#### Problem statement
Print each line below verbatim, skipping every picture.

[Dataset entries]
---------------
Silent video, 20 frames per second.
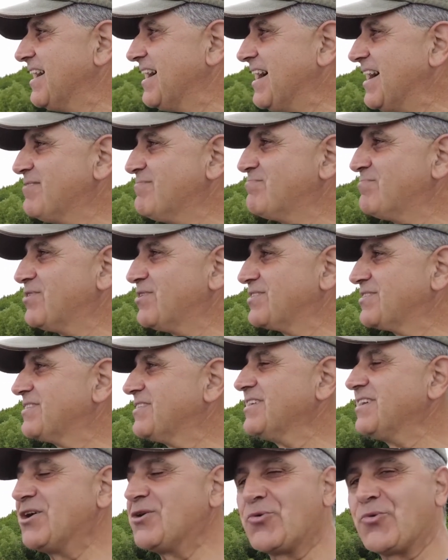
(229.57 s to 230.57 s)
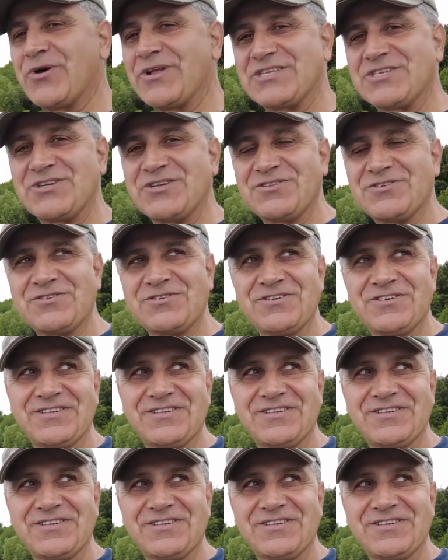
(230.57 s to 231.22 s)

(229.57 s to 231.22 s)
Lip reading: I bought a wetsuit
---------------
#### Your solution
Silent video, 20 frames per second.
(229.57 s to 230.57 s)
(230.57 s to 231.22 s)

(229.57 s to 231.22 s)
Lip reading: I bought a wetsuit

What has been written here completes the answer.